What is optic neuritis and how is it confused with multiple sclerosis
NMO (myelitis optica) is an inflammatory and autoimmune disease in which antibodies are produced against a structure called aquaporin 4, which are water channels, and the central nervous system is the main type.
Although it is common to confuse multiple sclerosis with neuromyelitis, these conditions have always been different due to similar symptoms. In the past, neuromyelitis was thought to be a subtype of sclerosis that affected the nerves and spinal cord.
However, the main difference is that in inflammatory diseases, some proteins destroy others that transport water from the central nervous system, which is not the case in multiple sclerosis. The latter is also considered a myelinating disease, in which the myelin sheath, which is responsible for protecting nerve cells, is damaged. In this way it causes damage to coordination and paralysis.

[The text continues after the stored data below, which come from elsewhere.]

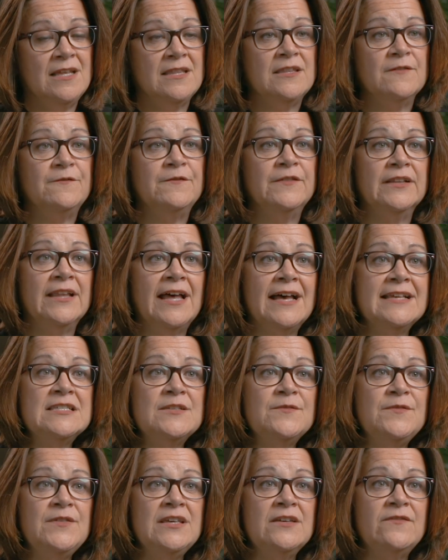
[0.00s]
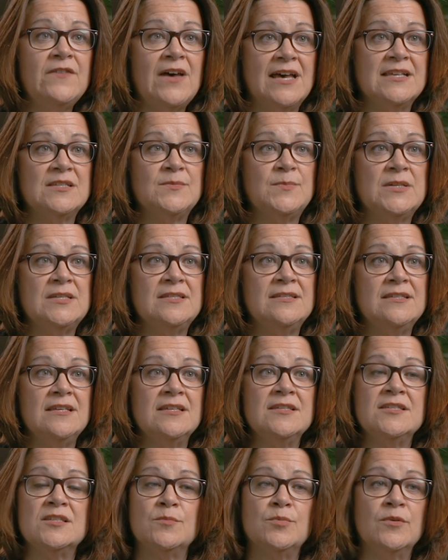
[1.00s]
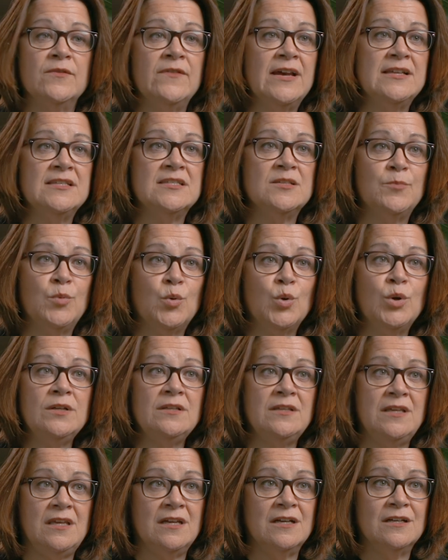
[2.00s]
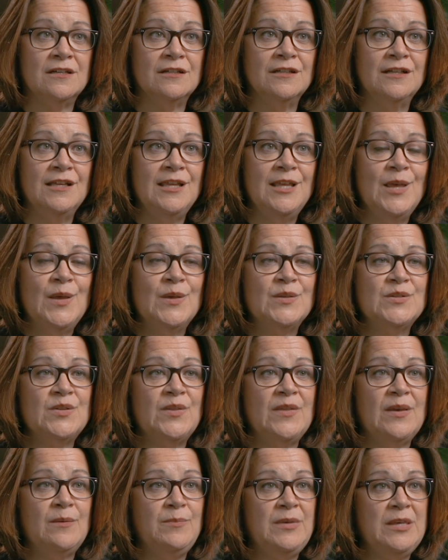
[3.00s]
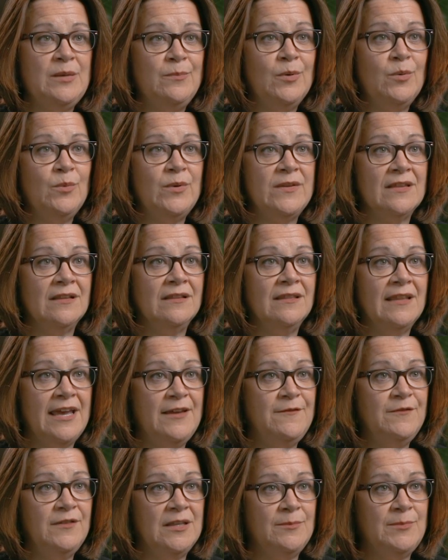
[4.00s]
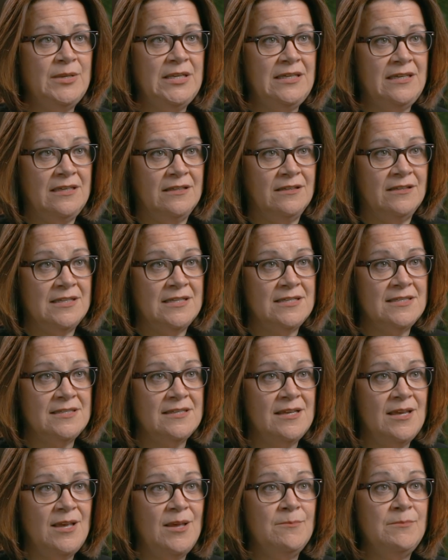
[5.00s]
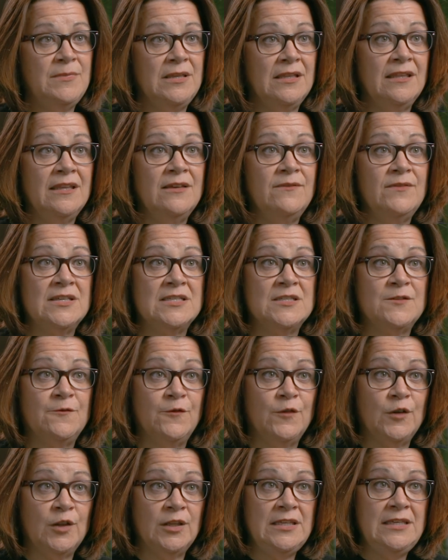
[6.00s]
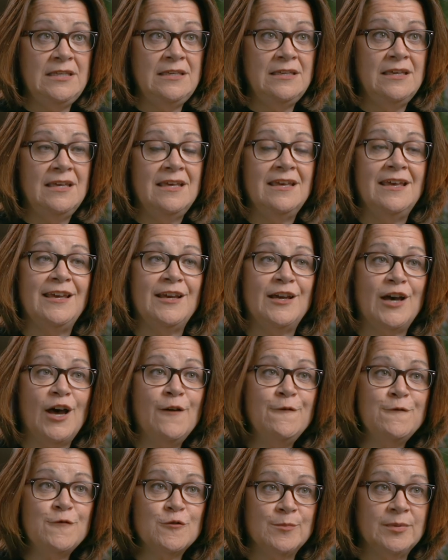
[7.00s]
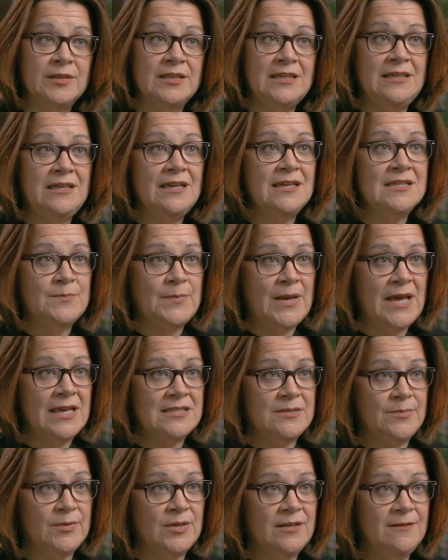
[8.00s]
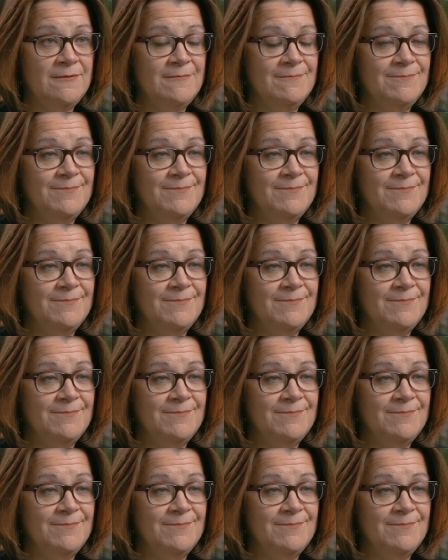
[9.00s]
The philosophy of hospice is to provide support and care so that people with a life-limiting illness may live as fully and comfortably as possible.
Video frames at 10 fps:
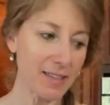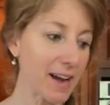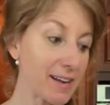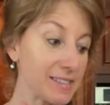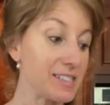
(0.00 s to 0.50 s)

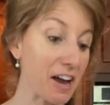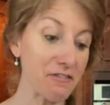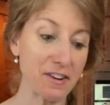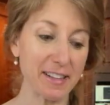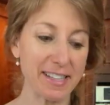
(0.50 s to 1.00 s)
That is
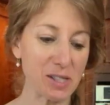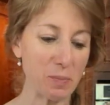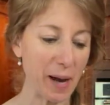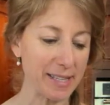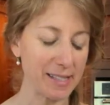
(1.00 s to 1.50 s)
definitely
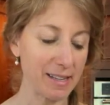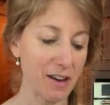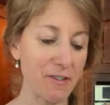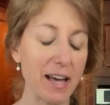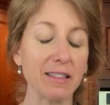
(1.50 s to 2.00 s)
spicy
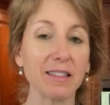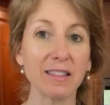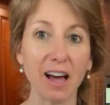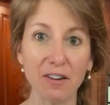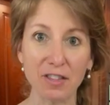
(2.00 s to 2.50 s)
enough. I
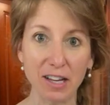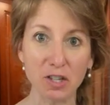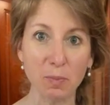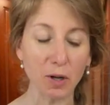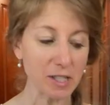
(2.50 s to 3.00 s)
love
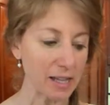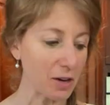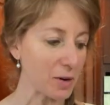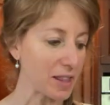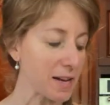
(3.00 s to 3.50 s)
that
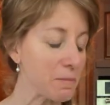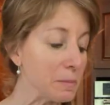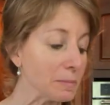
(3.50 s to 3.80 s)
chipotle with it.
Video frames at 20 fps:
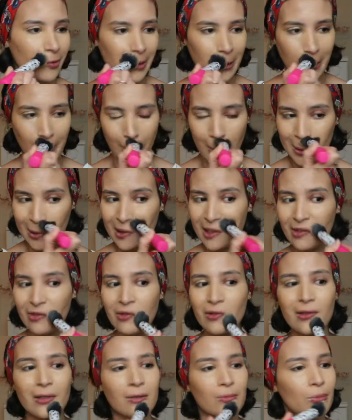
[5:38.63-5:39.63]
think about
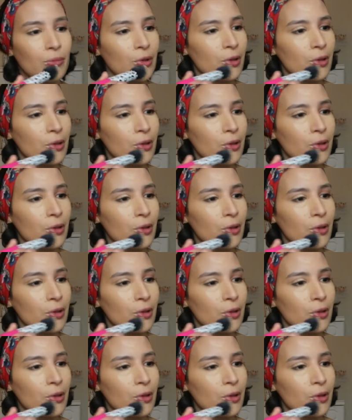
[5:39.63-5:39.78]
different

Another difference is that multiple sclerosis appears in outbreaks, but it can develop into a progressive condition. In neuromyelitis, symptoms occur in outbreaks and never develop.
The most common symptoms of neuromyelitis optica are double and blurry vision, eye pain, weakness, dizziness, difficulty balancing, retained urine, urination and tingling. Although they are very similar to those of multiple sclerosis, one very characteristic symptom of MSN is vomiting and hiccups with no apparent cause. It can also leave a person paralyzed.
Early diagnosis with a specialist neurologist is the best way to proceed with appropriate treatment and stabilization of symptoms. In general, according to the doctors he interviewed live wellHowever, not all specialists are able to differentiate between the two diseases, and as with Márcia, rheumatoid arthritis (NMO) can be treated as multiple sclerosis. Improper use of medication can harm the patient’s condition.
To treat the disease it is necessary to use intravenous doses of corticosteroids, and when the patient does not respond to this drug, rescue treatments called plasmapheresis may be necessary, which is similar to dialysis and removes all inflammatory components from the body.
Sources: Leonardo Valenti, a neurologist and professor of the medical course at PUC-PR (Pontifical Catholic University of Paraná); And the Jefferson Bakera neurologist and president of the Brazilian Committee for Treatment and Research in Multiple Sclerosis.